Sex-related differences in the pharmacokinetics of oral tolmetin in the rat

Some non-steroidal anti-inflammatory drugs (NSAIDs) exhibit sex differences in their pharmacokinetics or pharmacodynamics; pharmacokinetic studies of tolmetin, a potent NSAID used for relief of moderate pain in rheumatoid arthritis, have hitherto been carried out only in males. Here, the pharmacokinetics of tolmetin was studied after an oral administration of 10 mg kg^-1 of tolmetin sodium in both male and female Wistar rats. Blood samples were obtained at selected times during 4 h after medication, and tolmetin concentrations were determined by high-performance liquid chromatography. After administration of tolmetin, blood concentrations increased rapidly, reaching the maximal concentration in about 0.3 h in both male and female rats.

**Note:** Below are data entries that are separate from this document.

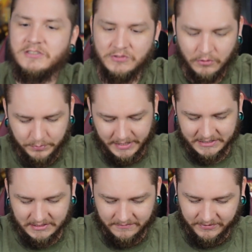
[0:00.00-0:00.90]
Just little
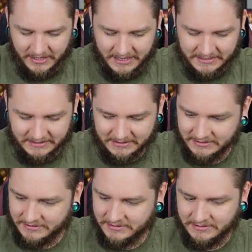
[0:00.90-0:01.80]
plastic flies.
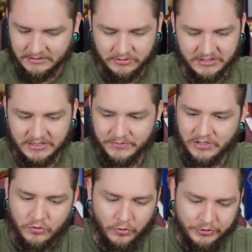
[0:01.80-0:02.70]
So just
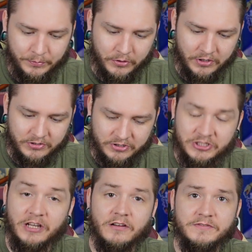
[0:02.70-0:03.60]
something cool to put on your
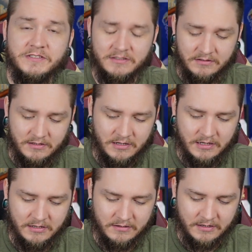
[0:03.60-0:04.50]
shelves
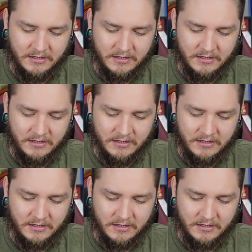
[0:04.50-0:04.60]
and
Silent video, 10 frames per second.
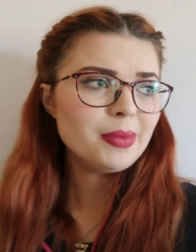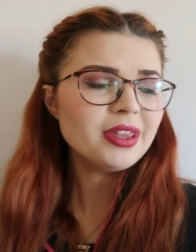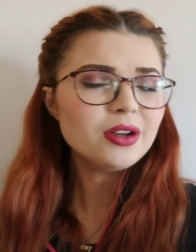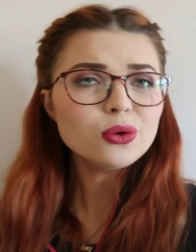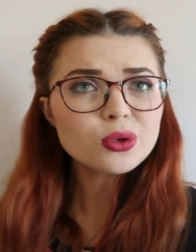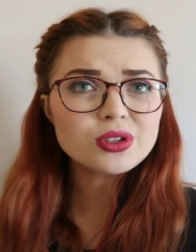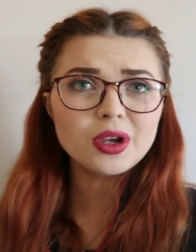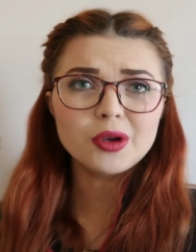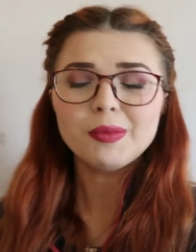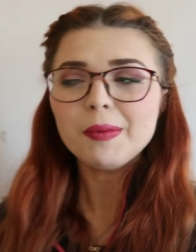But then
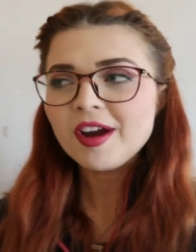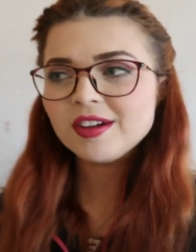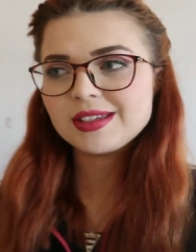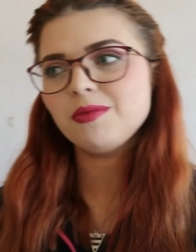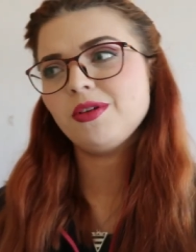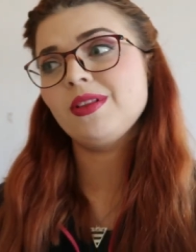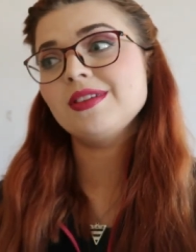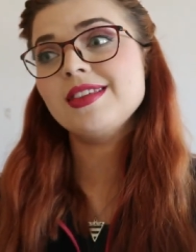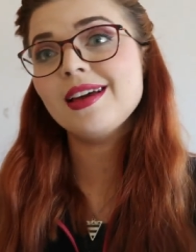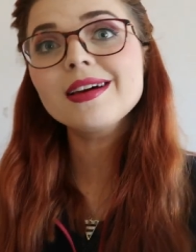also, my parents keep doing
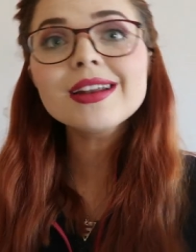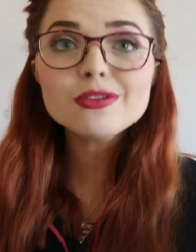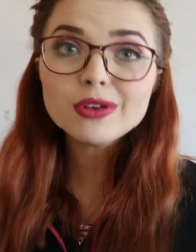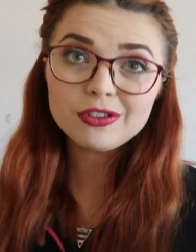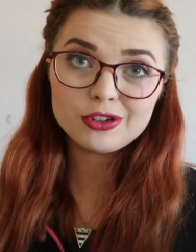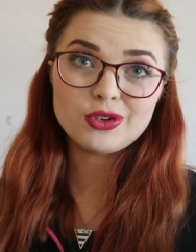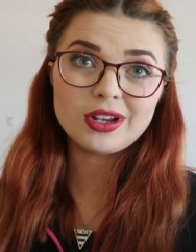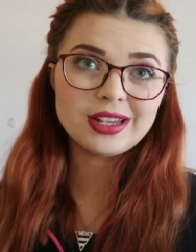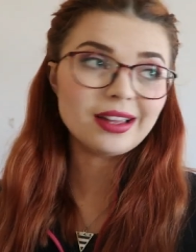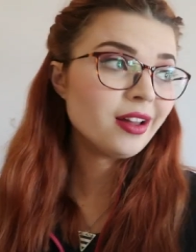this thing, and it's really
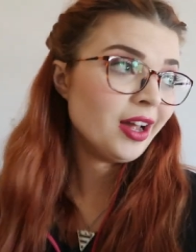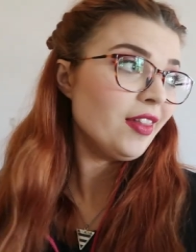frustrating.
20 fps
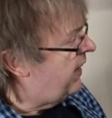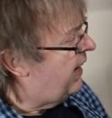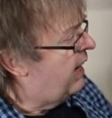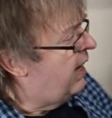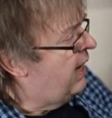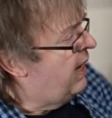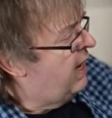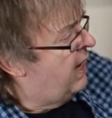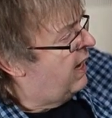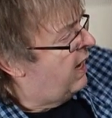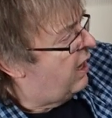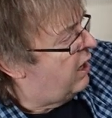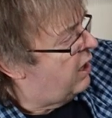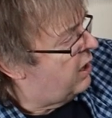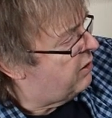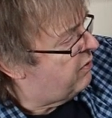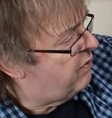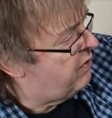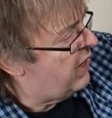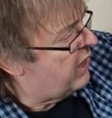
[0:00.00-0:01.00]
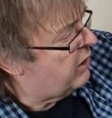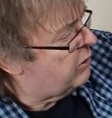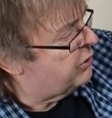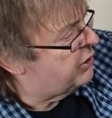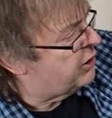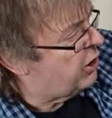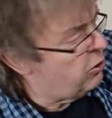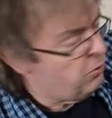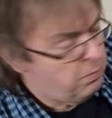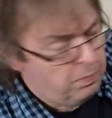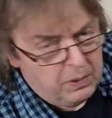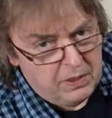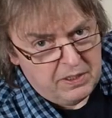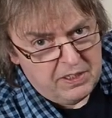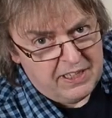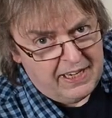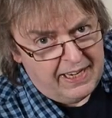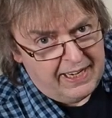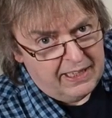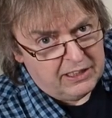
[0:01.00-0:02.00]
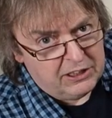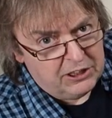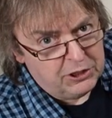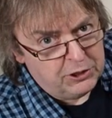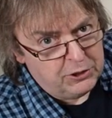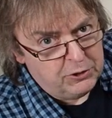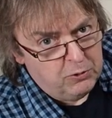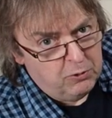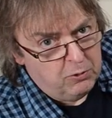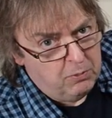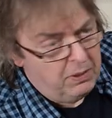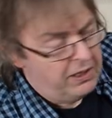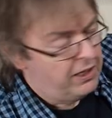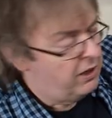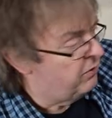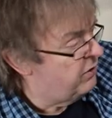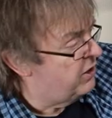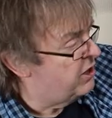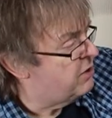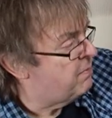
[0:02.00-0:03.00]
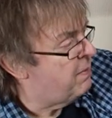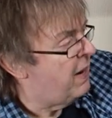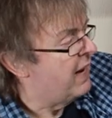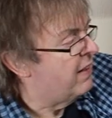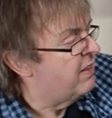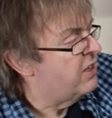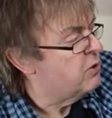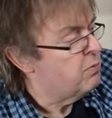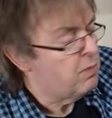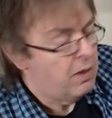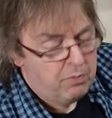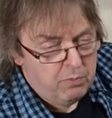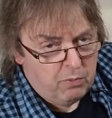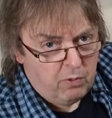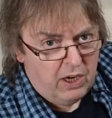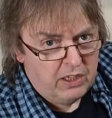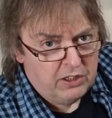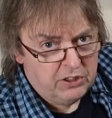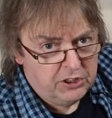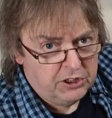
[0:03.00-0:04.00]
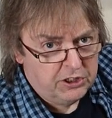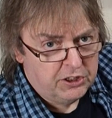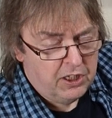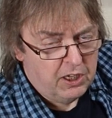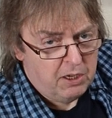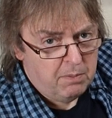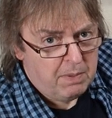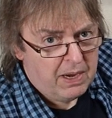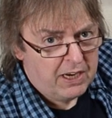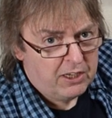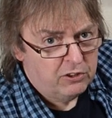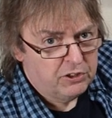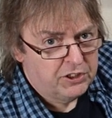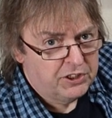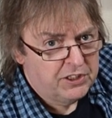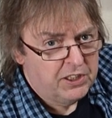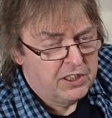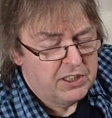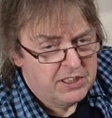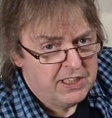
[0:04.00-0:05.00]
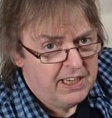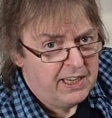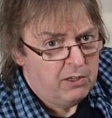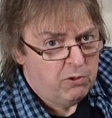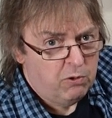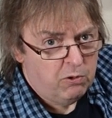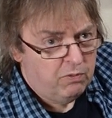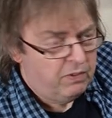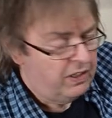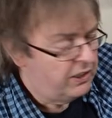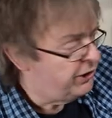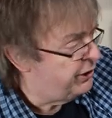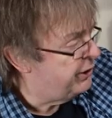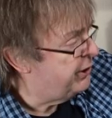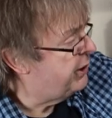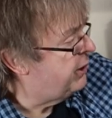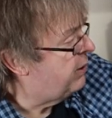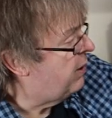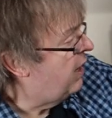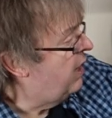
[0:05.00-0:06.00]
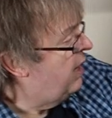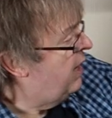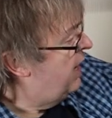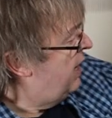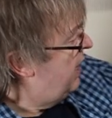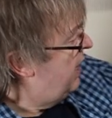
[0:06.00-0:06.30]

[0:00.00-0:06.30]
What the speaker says: here. The file's opened here just normally on this Mac. This one runs Mac OS 13 or Ventura.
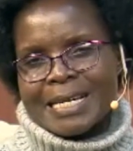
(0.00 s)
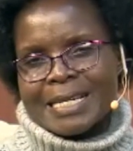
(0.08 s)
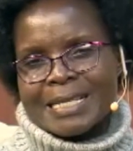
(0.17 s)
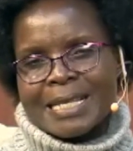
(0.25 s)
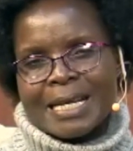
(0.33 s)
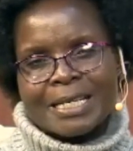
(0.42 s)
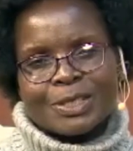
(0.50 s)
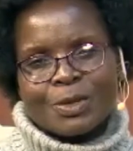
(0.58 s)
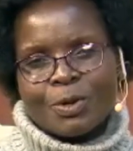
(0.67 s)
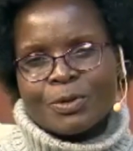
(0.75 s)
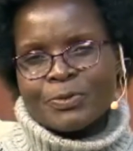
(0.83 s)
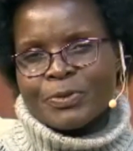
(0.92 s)
That it's
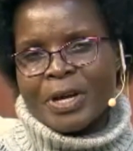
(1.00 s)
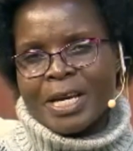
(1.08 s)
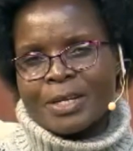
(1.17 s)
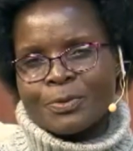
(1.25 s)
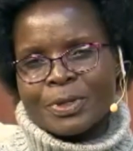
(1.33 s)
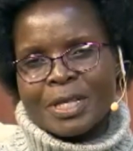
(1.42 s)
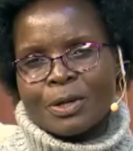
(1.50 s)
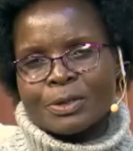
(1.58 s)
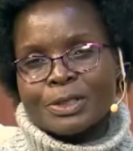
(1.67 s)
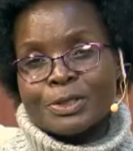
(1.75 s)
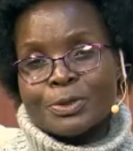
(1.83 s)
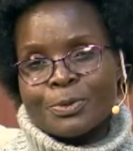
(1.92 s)
all vain
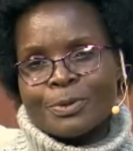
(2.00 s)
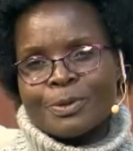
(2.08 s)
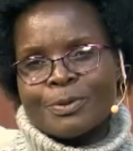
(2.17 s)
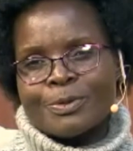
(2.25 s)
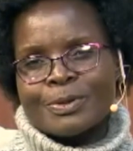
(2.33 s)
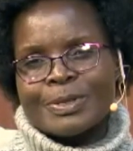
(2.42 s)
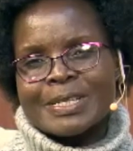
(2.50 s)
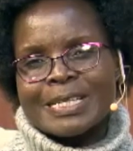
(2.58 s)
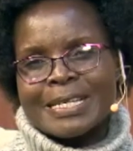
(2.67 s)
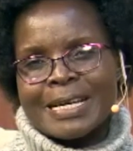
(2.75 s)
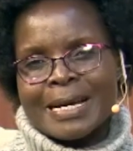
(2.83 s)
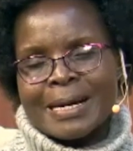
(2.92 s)
without you
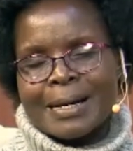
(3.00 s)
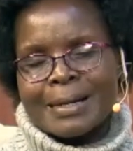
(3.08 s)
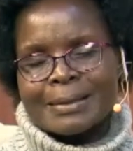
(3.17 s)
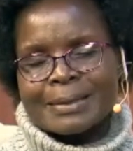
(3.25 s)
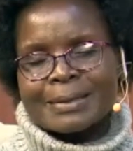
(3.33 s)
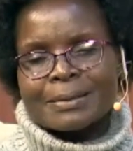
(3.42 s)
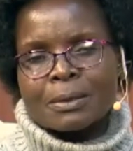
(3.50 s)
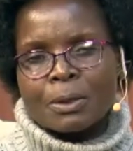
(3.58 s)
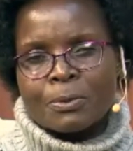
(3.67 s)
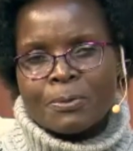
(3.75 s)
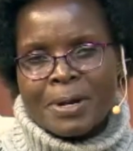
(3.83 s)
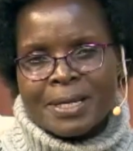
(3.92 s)

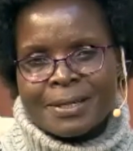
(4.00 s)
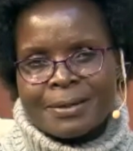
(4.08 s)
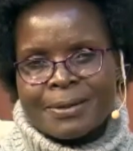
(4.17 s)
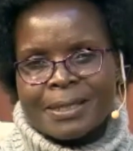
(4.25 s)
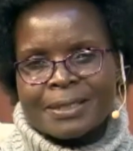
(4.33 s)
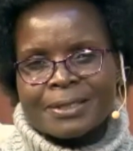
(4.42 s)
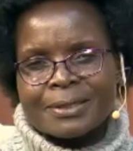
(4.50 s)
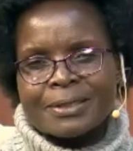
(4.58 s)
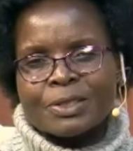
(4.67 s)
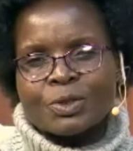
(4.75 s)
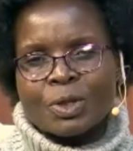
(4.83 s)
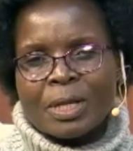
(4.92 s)
surrendering
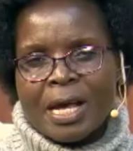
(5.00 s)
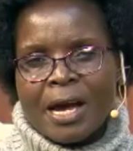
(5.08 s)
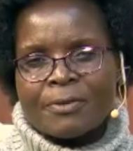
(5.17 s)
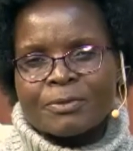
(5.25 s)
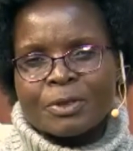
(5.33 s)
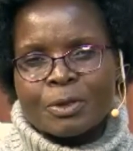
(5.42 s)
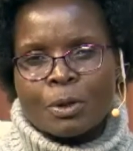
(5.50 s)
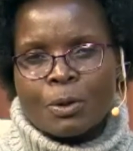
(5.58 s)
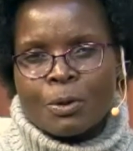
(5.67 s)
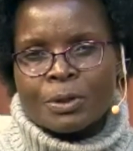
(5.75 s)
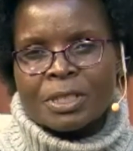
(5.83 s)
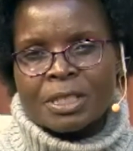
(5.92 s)
your life to the
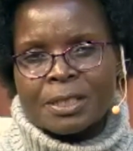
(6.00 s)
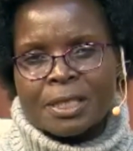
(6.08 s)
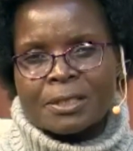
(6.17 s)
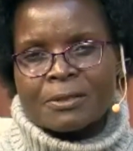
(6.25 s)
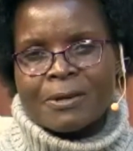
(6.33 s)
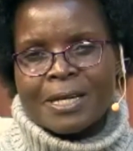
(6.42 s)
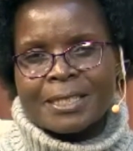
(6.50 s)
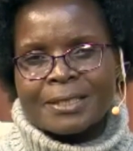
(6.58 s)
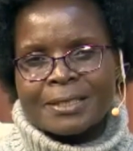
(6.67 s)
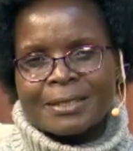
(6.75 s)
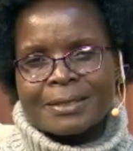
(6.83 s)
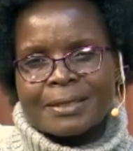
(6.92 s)
Lord Jesus
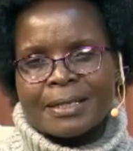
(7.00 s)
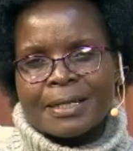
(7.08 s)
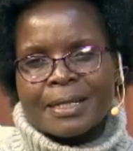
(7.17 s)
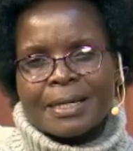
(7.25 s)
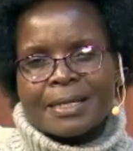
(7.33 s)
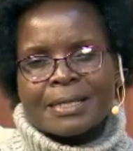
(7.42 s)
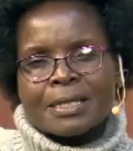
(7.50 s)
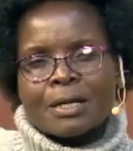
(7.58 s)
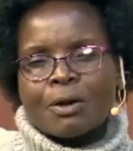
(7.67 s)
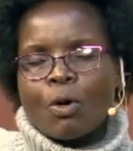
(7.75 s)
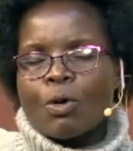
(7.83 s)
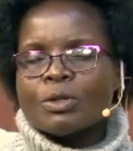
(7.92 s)
Christ.
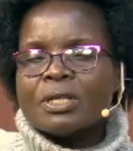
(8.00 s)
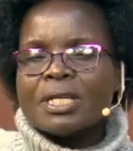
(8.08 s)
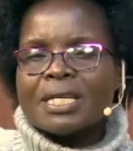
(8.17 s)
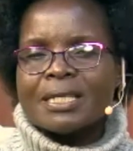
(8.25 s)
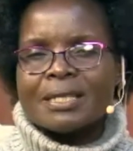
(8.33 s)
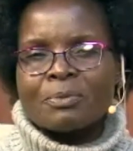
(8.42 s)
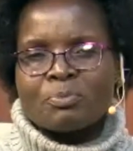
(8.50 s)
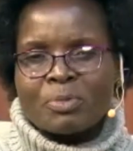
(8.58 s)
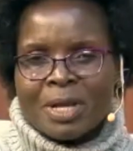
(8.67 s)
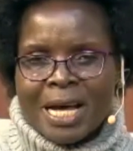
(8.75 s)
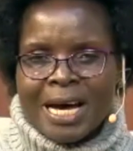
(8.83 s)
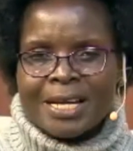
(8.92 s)
Only the
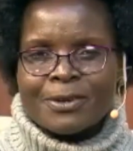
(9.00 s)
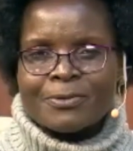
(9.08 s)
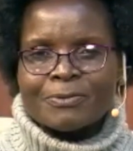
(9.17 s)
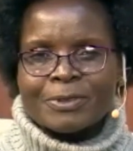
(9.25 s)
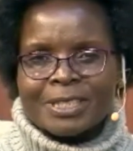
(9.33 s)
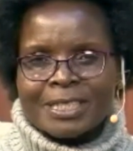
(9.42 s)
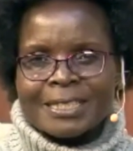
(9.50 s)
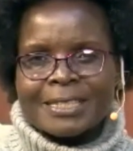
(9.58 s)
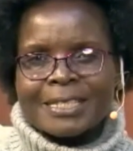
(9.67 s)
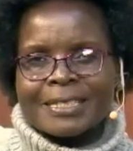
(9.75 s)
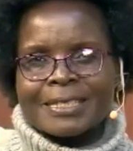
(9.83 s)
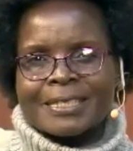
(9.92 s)
blood of
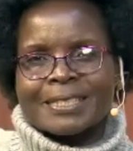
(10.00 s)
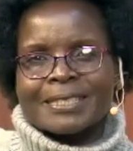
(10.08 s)
Jesus.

Then, blood concentrations decayed with a significantly different terminal half-life between male and female rats. In males a half-life of about 0.9 h was observed, whereas in females it was about 3.3 h. The area under the tolmetin blood concentration-time curve for female rats was also significantly higher than that of male rats. These results strongly suggest a sex-related difference in the pharmacokinetics of tolmetin and could reflect differences in isoenzymes of cytochrome P450 that metabolize tolmetin.